Tami Lancut Leibovitz (תמי לנצוט ליבוביץ) is an Israeli consultant and author on matters of etiquette and personal image.

==Career==
Lancut Leibovitz worked as an interior decorator. In 1979, she began her etiquette career with mentoring from Hannah Bavly, who trained Israeli Foreign Ministry staff in manners.

Since 1985, Lancut Leibovitz has served as the president of the Institute for Personal Image, Manners, & International Etiquette. The institute provides consultation services on etiquette for Israeli executives and politicians.

Lancut Leibovitz developed the International Business Language (IBL) Code, which advices on considering different cultures and geographical locations in business and political campaigns. The IBL code also includes hospitality protocols and a code of services for hotels, restaurants, and event managers hosting state officials and key figures.

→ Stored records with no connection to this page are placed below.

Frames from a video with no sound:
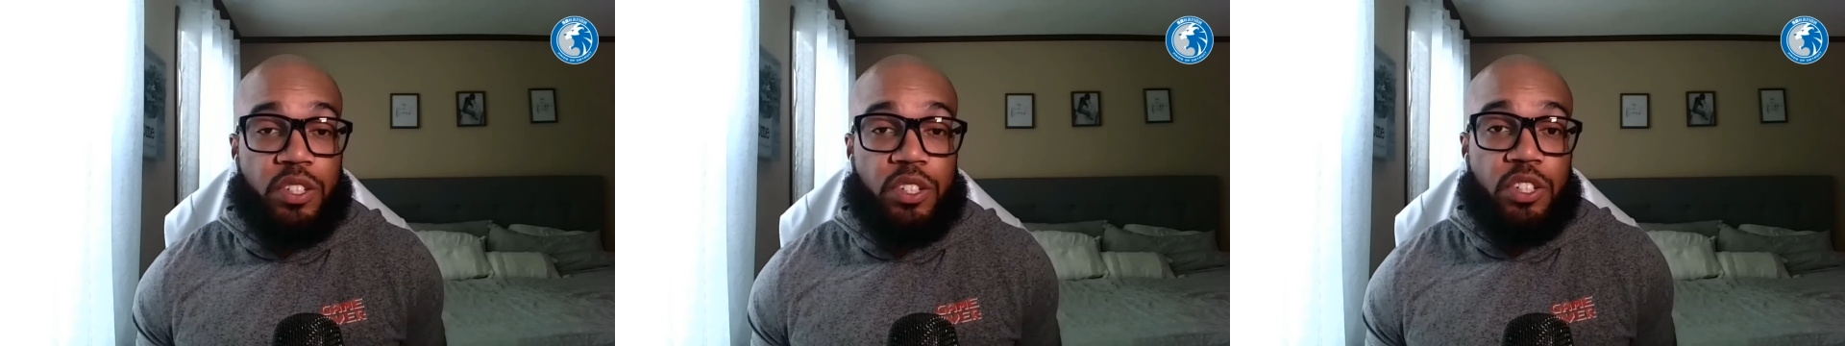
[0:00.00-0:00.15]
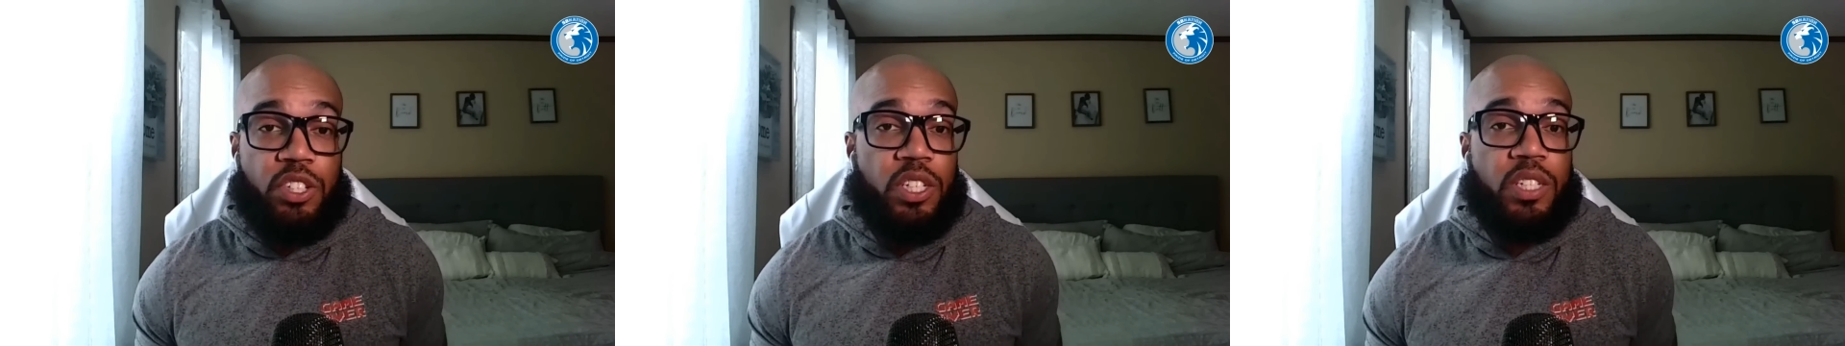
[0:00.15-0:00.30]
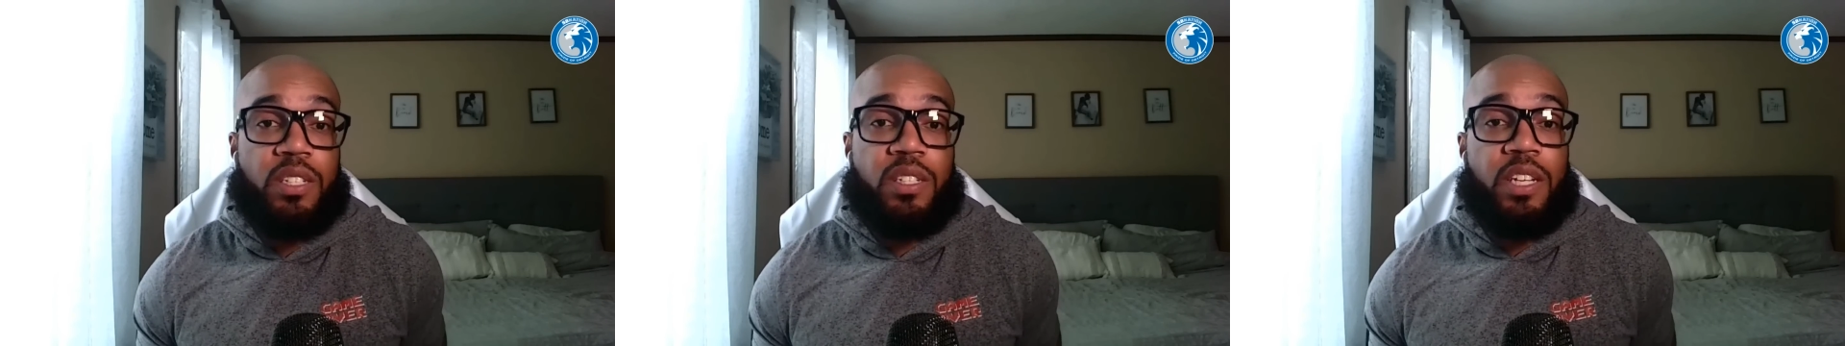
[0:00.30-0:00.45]

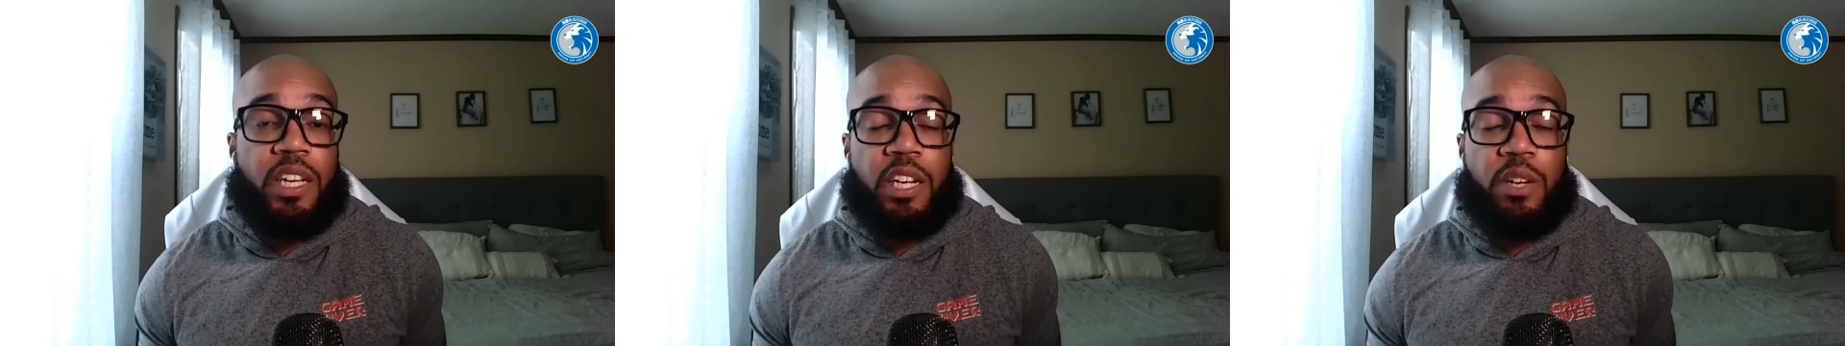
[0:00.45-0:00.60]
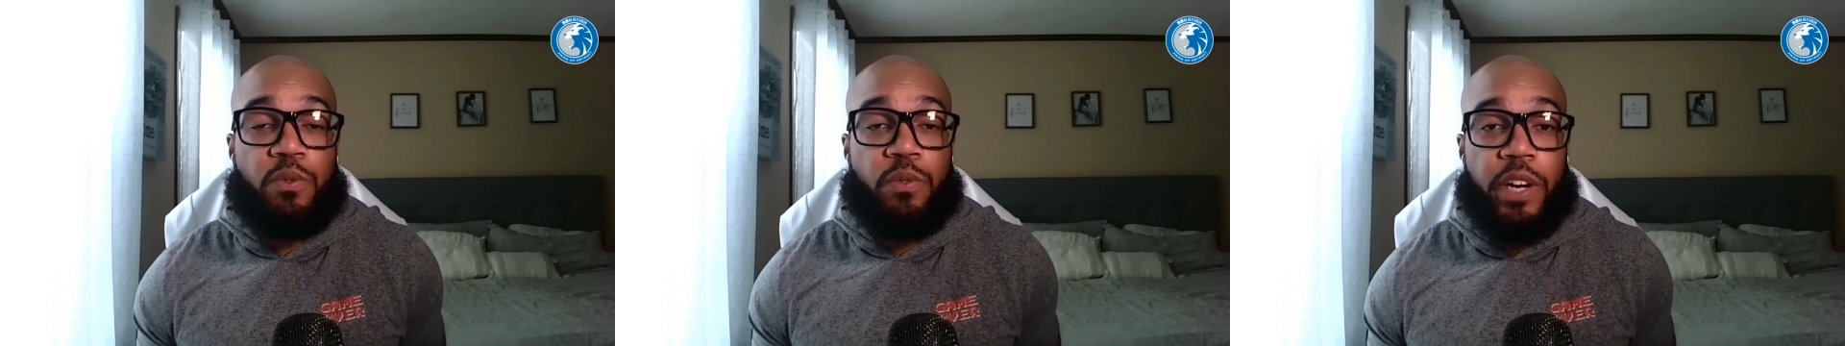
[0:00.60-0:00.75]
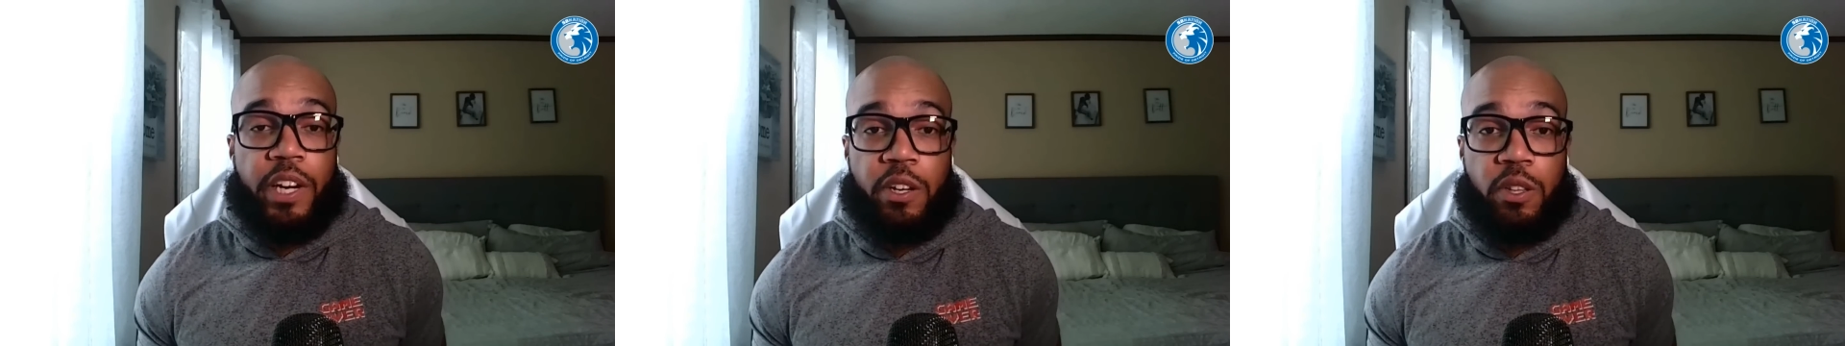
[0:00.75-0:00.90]
just like a
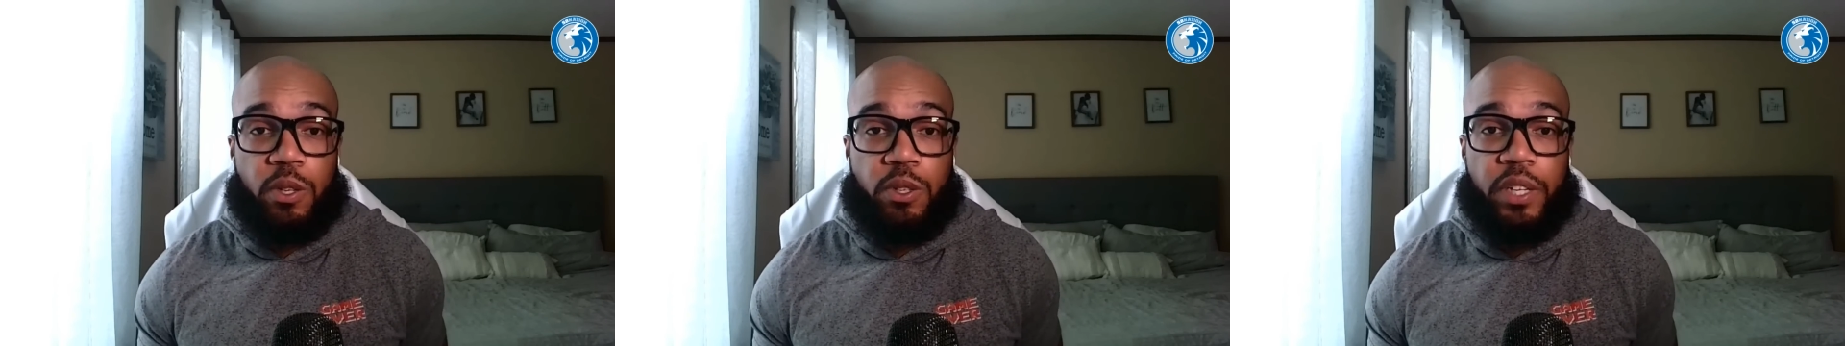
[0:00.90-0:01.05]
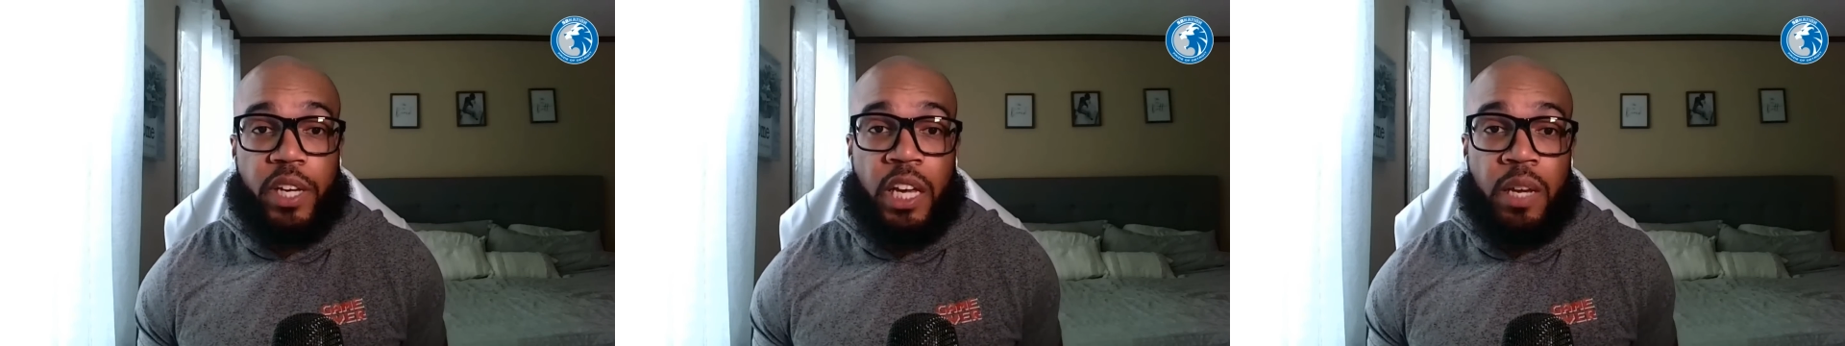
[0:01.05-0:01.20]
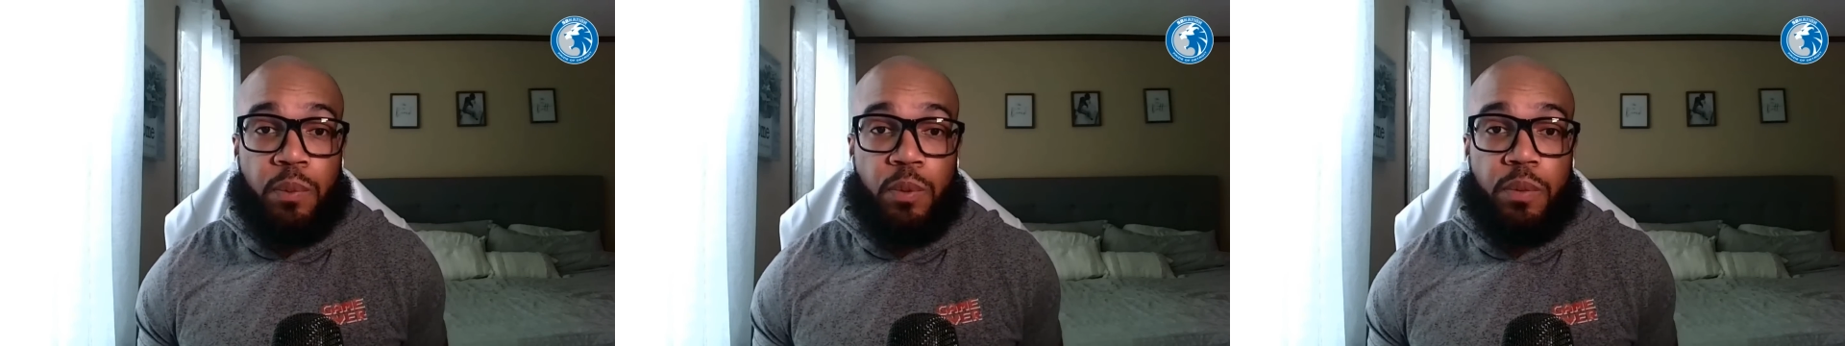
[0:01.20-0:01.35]
regular
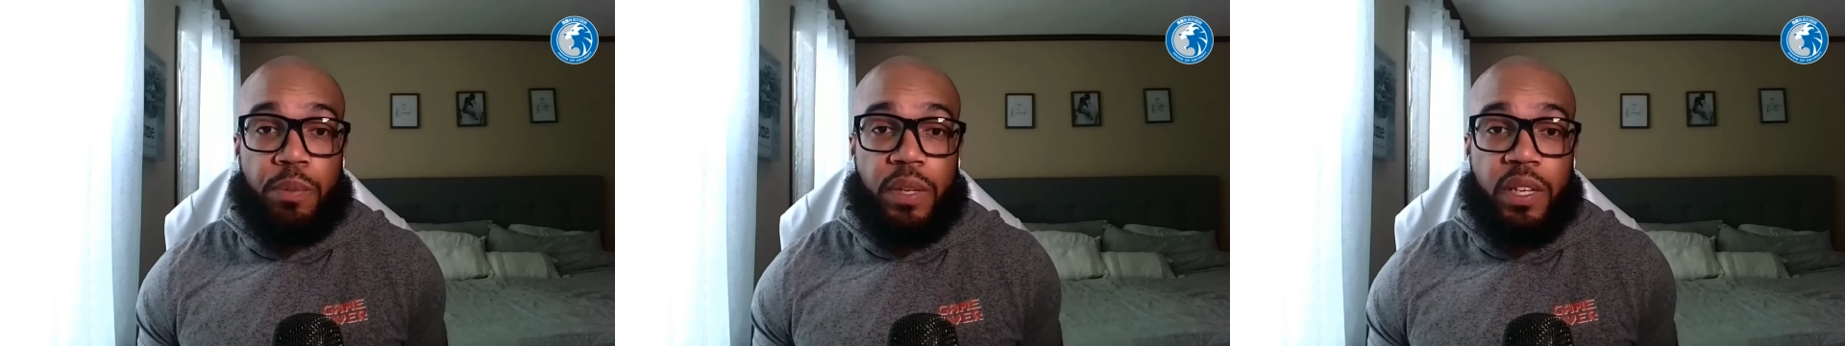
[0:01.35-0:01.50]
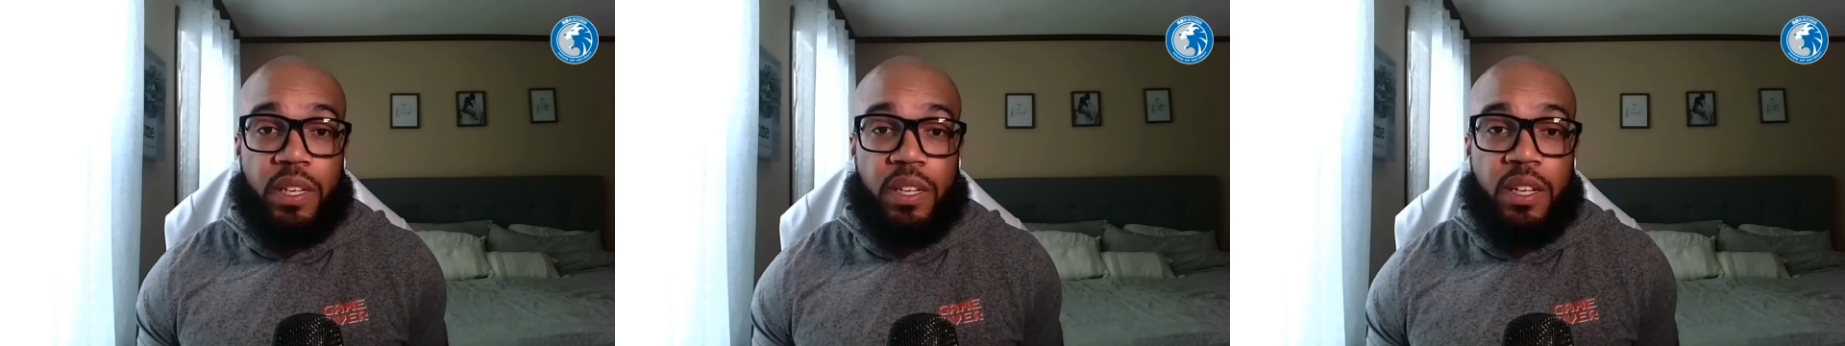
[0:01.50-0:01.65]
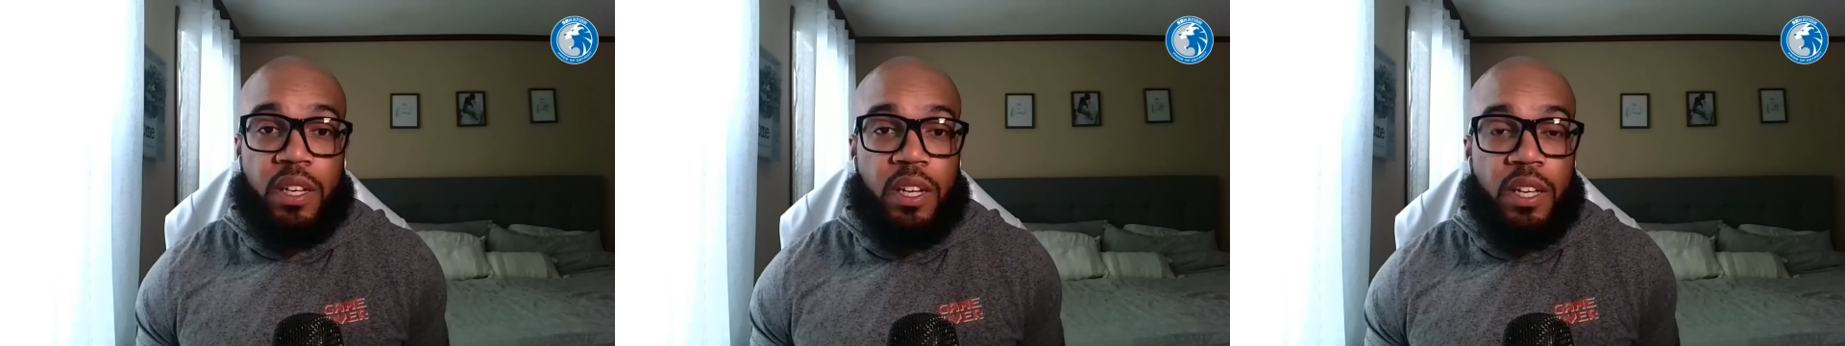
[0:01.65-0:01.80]
game would be.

From 2018 until June 2023, she served as the president of the Israeli Confrérie de la Chaîne des Rôtisseurs and continues to be active as a Member Du Conseil Magistral.

== Selected publications ==

- לנצוט ליבוביץ, תמי (1995). "שאלה של נימוס: נימוסים והליכות על פי חנה בבלי"
- לנצוט־ליבוביץ, תמי (1996). "בגובה העיניים"
- לנצוט ליבוביץ, תמי (2005). "Civility: המדריך להתנהלות חברתית"
- Lancut Leibovitz, Tami (2017). "International Business Language: Book 1"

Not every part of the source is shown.